***** Provided data
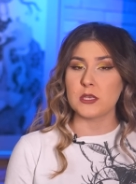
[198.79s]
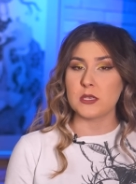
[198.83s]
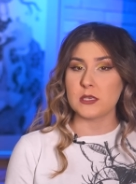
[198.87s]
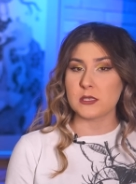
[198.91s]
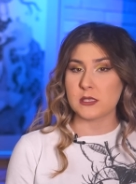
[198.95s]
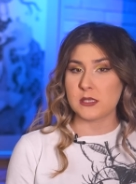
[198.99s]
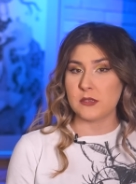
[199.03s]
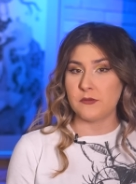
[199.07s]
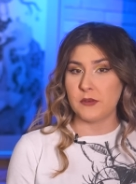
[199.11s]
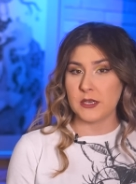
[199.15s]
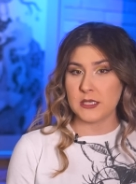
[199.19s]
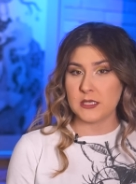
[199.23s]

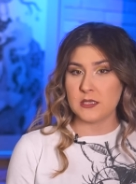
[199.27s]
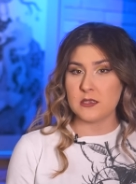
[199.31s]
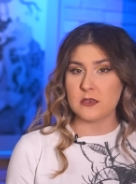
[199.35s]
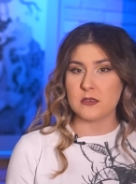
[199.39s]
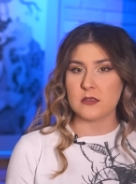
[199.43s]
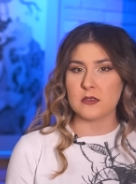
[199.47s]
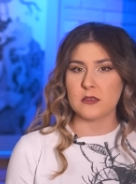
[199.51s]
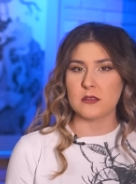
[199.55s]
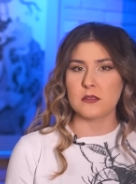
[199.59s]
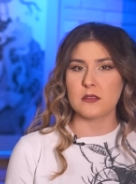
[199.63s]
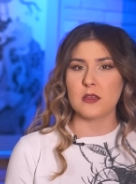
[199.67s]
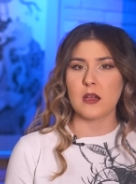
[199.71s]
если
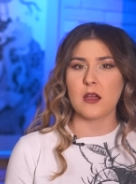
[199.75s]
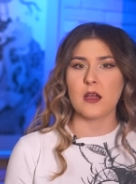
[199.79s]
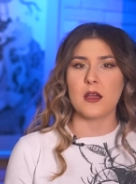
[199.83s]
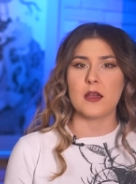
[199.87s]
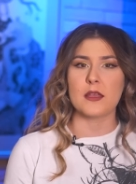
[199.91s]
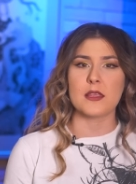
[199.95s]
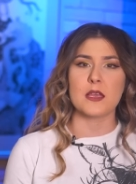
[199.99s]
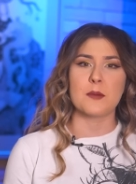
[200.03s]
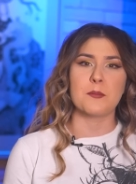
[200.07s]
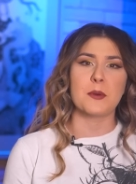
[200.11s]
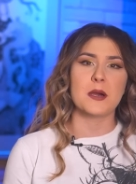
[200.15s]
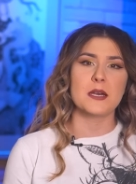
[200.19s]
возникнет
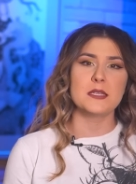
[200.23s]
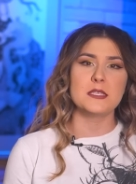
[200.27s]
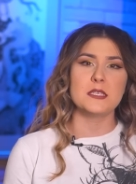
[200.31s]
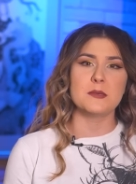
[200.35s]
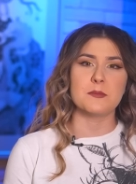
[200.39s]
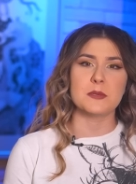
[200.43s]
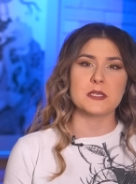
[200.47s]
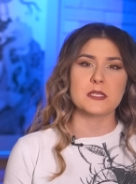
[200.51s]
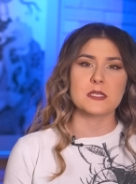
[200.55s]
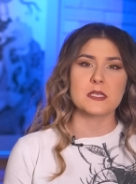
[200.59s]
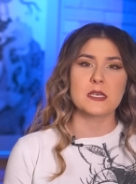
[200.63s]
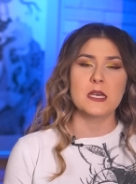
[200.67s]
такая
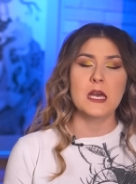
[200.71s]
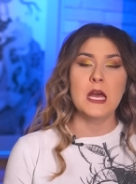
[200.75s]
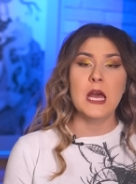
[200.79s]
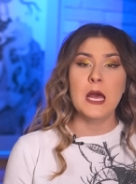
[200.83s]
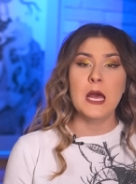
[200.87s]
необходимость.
**********
→ Instructions to follow: For this exercise, transcribe the entries above exactly, without any pictures.

→ The completed task:
[198.79s]
[198.83s]
[198.87s]
[198.91s]
[198.95s]
[198.99s]
[199.03s]
[199.07s]
[199.11s]
[199.15s]
[199.19s]
[199.23s]

[199.27s]
[199.31s]
[199.35s]
[199.39s]
[199.43s]
[199.47s]
[199.51s]
[199.55s]
[199.59s]
[199.63s]
[199.67s]
[199.71s]
если
[199.75s]
[199.79s]
[199.83s]
[199.87s]
[199.91s]
[199.95s]
[199.99s]
[200.03s]
[200.07s]
[200.11s]
[200.15s]
[200.19s]
возникнет
[200.23s]
[200.27s]
[200.31s]
[200.35s]
[200.39s]
[200.43s]
[200.47s]
[200.51s]
[200.55s]
[200.59s]
[200.63s]
[200.67s]
такая
[200.71s]
[200.75s]
[200.79s]
[200.83s]
[200.87s]
необходимость.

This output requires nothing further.